*WHAT THE TASK ASKS*:
The lines to extract begin at the line that contains "[0:01.00-0:02.00]" and run through the last line of the listing; reproduce them exactly, minus any pictures.

··· DATASET ENTRIES ···

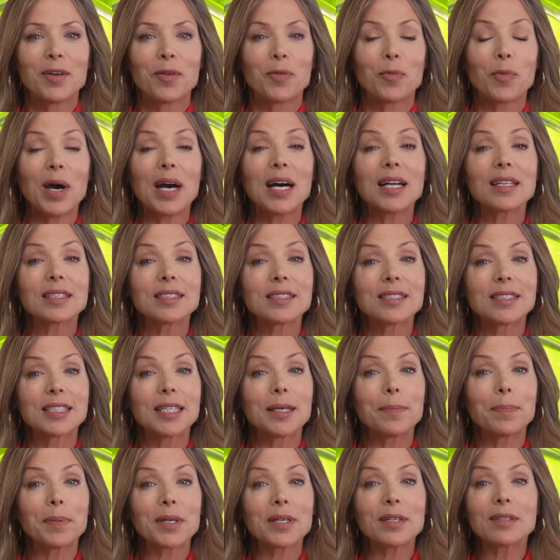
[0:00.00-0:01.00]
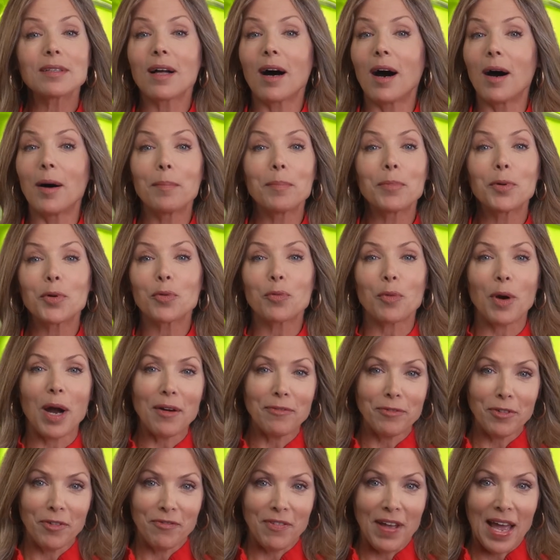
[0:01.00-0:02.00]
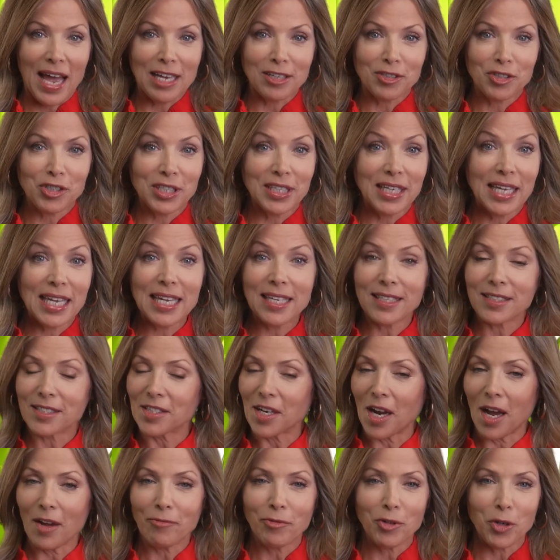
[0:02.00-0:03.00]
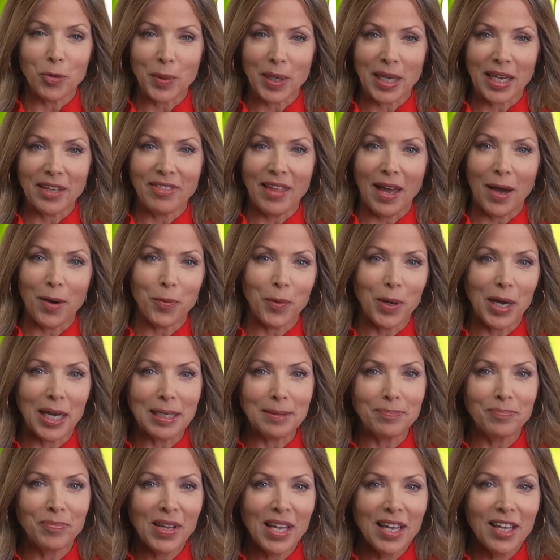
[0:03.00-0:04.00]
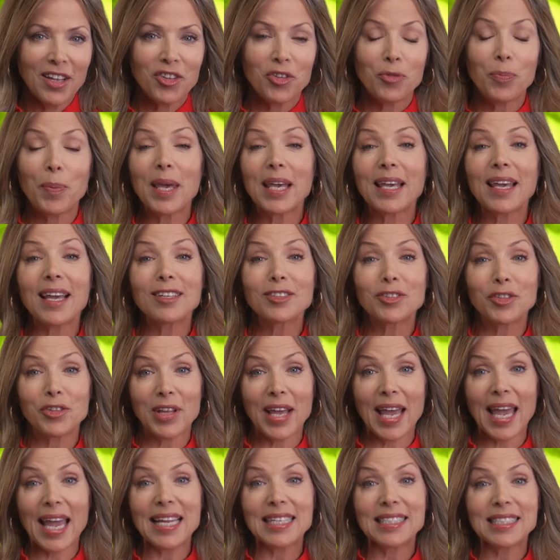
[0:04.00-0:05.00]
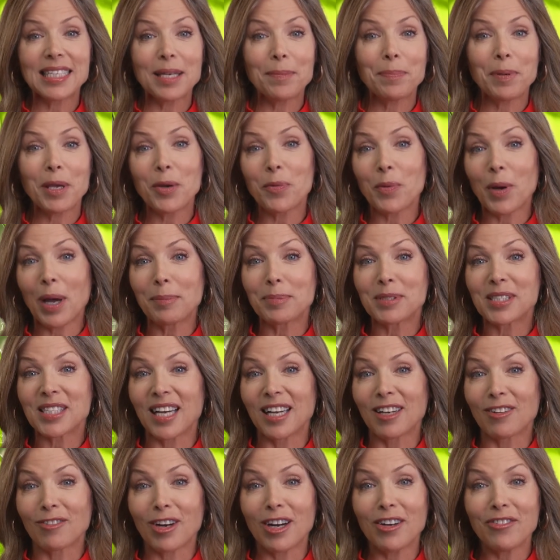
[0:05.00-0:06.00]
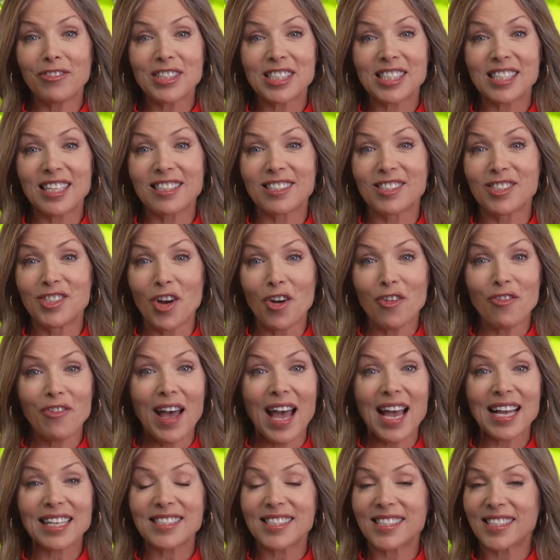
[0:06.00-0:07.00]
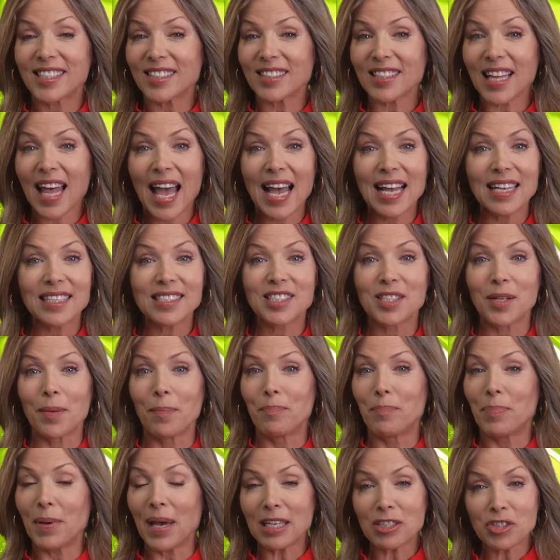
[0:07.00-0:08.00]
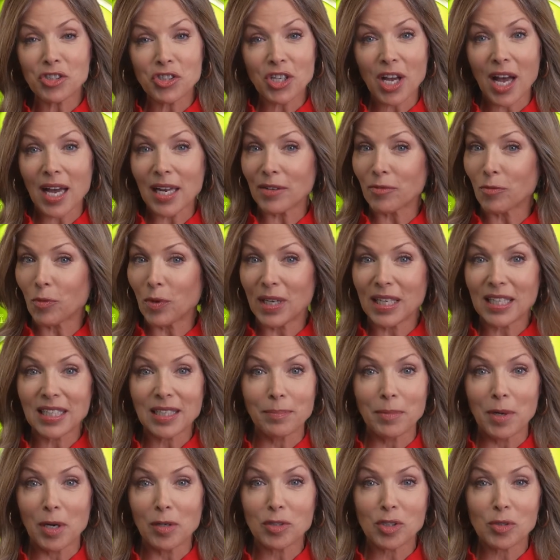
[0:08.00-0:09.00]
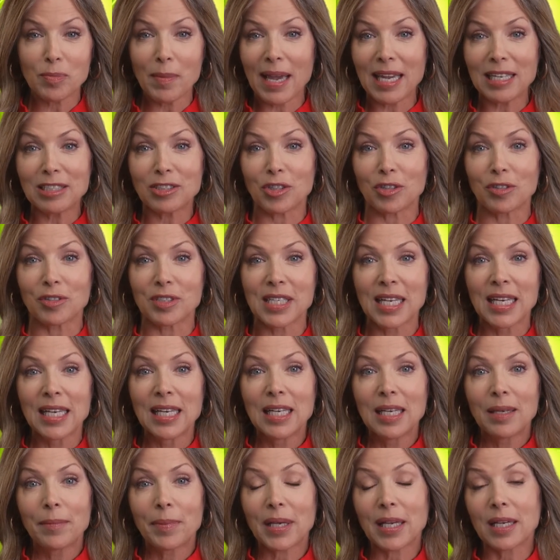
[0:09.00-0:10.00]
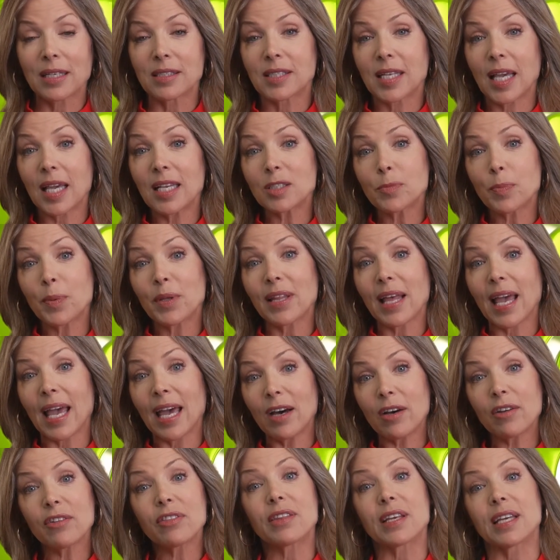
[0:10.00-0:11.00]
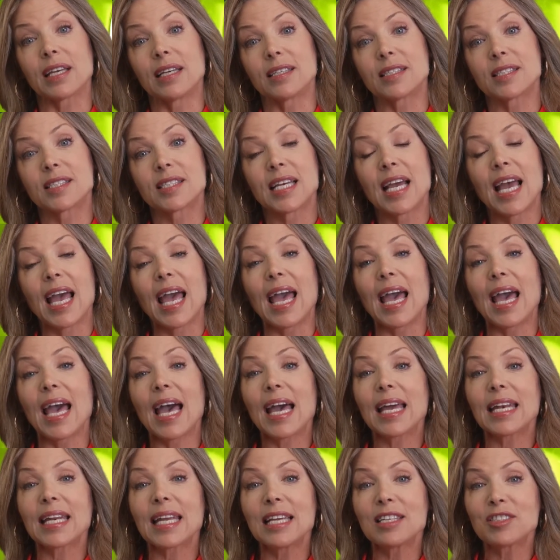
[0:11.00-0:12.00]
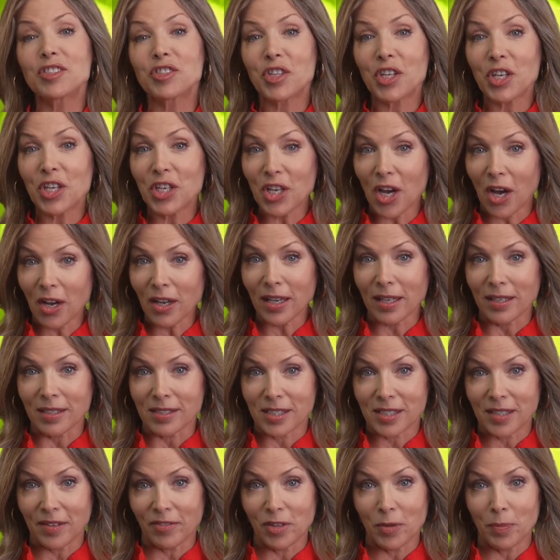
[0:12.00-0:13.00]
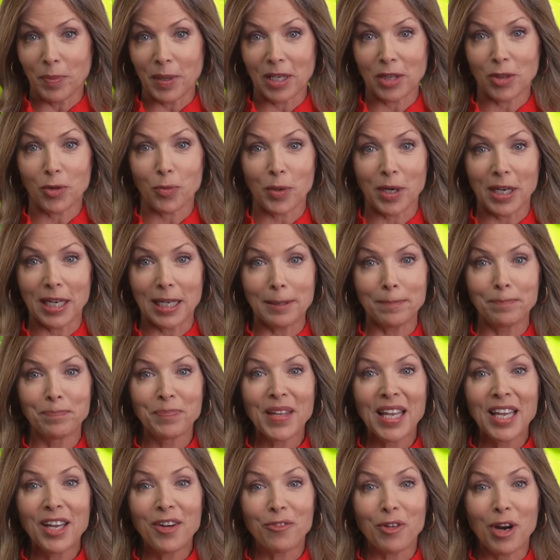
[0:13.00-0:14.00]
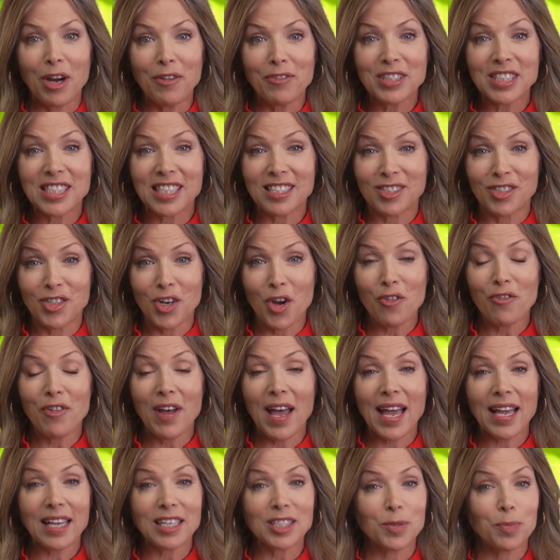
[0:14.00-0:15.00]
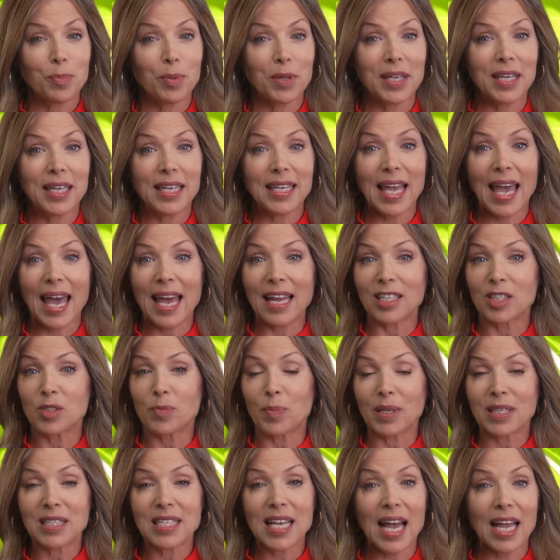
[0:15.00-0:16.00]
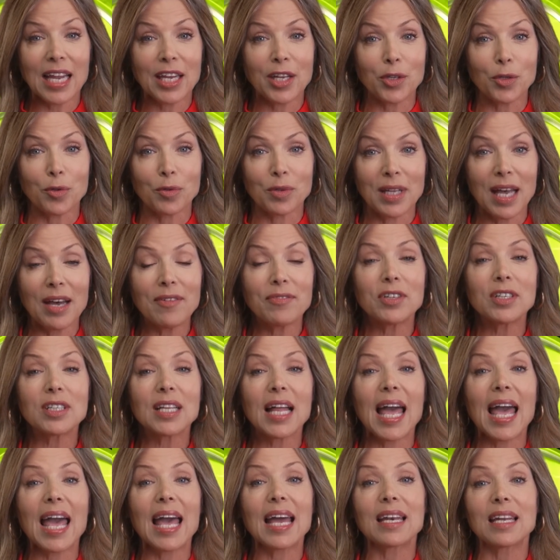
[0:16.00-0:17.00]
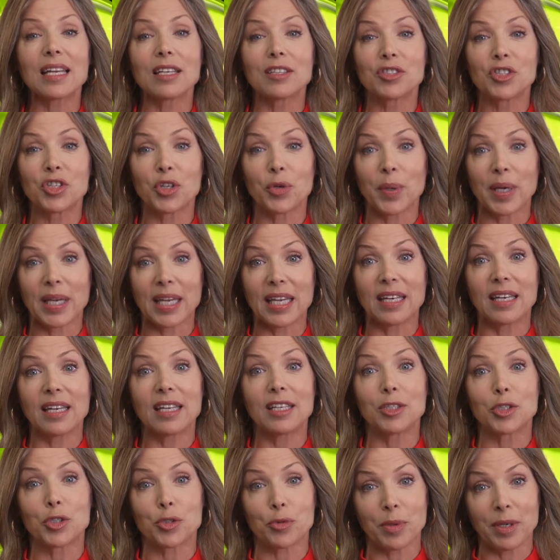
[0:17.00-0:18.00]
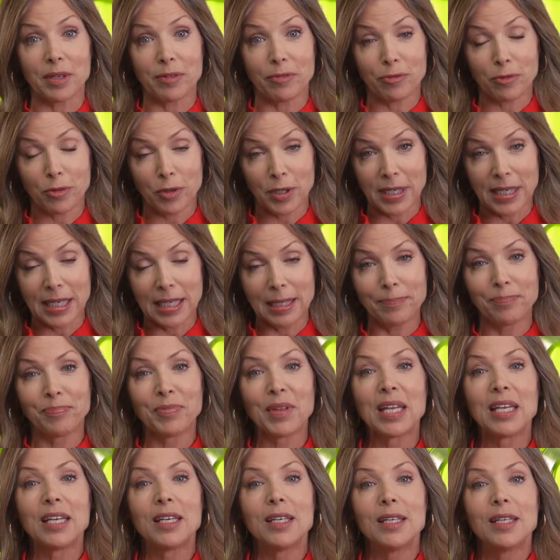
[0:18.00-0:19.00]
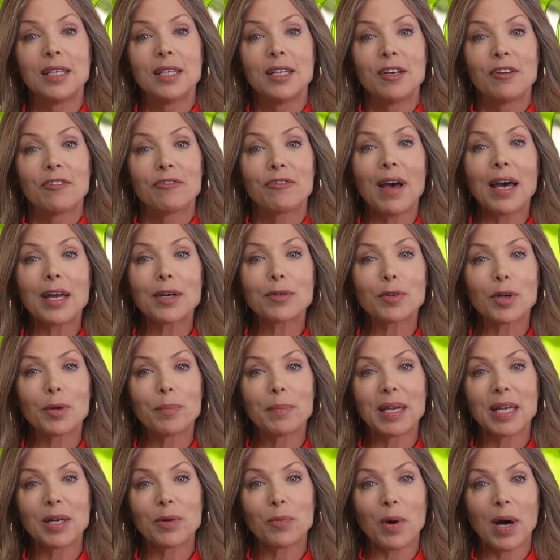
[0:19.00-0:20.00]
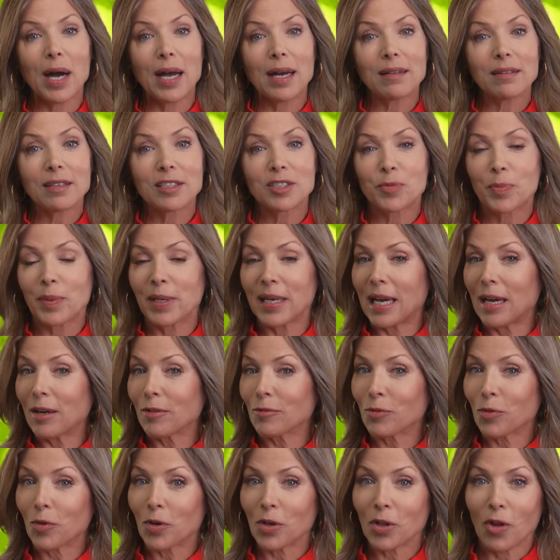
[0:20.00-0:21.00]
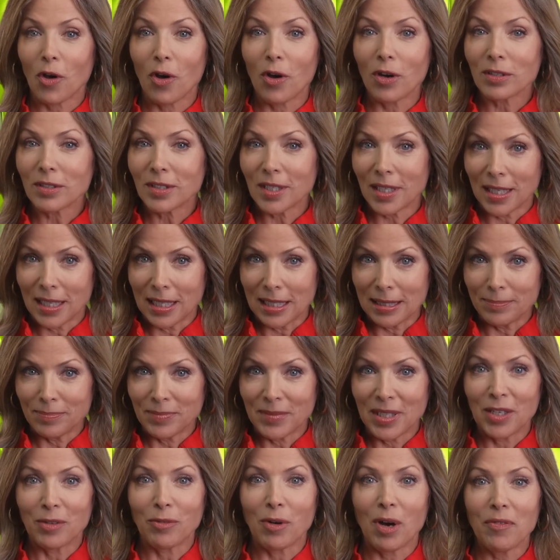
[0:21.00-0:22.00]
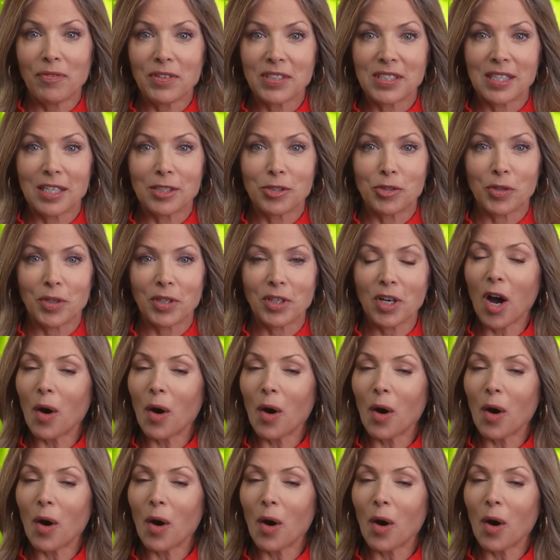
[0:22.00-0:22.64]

Well, in typical humble Rafa fashion, he is not viewing it that way. Speaking to the ATP website, Rafa says Novak still has the best shot of winning the most majors because he's been the healthiest and he's the youngest of the big 3. Rafa says Novak is playing at a spectacular level and he's doing it injury-free. Federer, meanwhile, has been out for a long time, and Rafa says you can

···

*EXERCISE OUTPUT*:
[0:01.00-0:02.00]
[0:02.00-0:03.00]
[0:03.00-0:04.00]
[0:04.00-0:05.00]
[0:05.00-0:06.00]
[0:06.00-0:07.00]
[0:07.00-0:08.00]
[0:08.00-0:09.00]
[0:09.00-0:10.00]
[0:10.00-0:11.00]
[0:11.00-0:12.00]
[0:12.00-0:13.00]
[0:13.00-0:14.00]
[0:14.00-0:15.00]
[0:15.00-0:16.00]
[0:16.00-0:17.00]
[0:17.00-0:18.00]
[0:18.00-0:19.00]
[0:19.00-0:20.00]
[0:20.00-0:21.00]
[0:21.00-0:22.00]
[0:22.00-0:22.64]

Well, in typical humble Rafa fashion, he is not viewing it that way. Speaking to the ATP website, Rafa says Novak still has the best shot of winning the most majors because he's been the healthiest and he's the youngest of the big 3. Rafa says Novak is playing at a spectacular level and he's doing it injury-free. Federer, meanwhile, has been out for a long time, and Rafa says you can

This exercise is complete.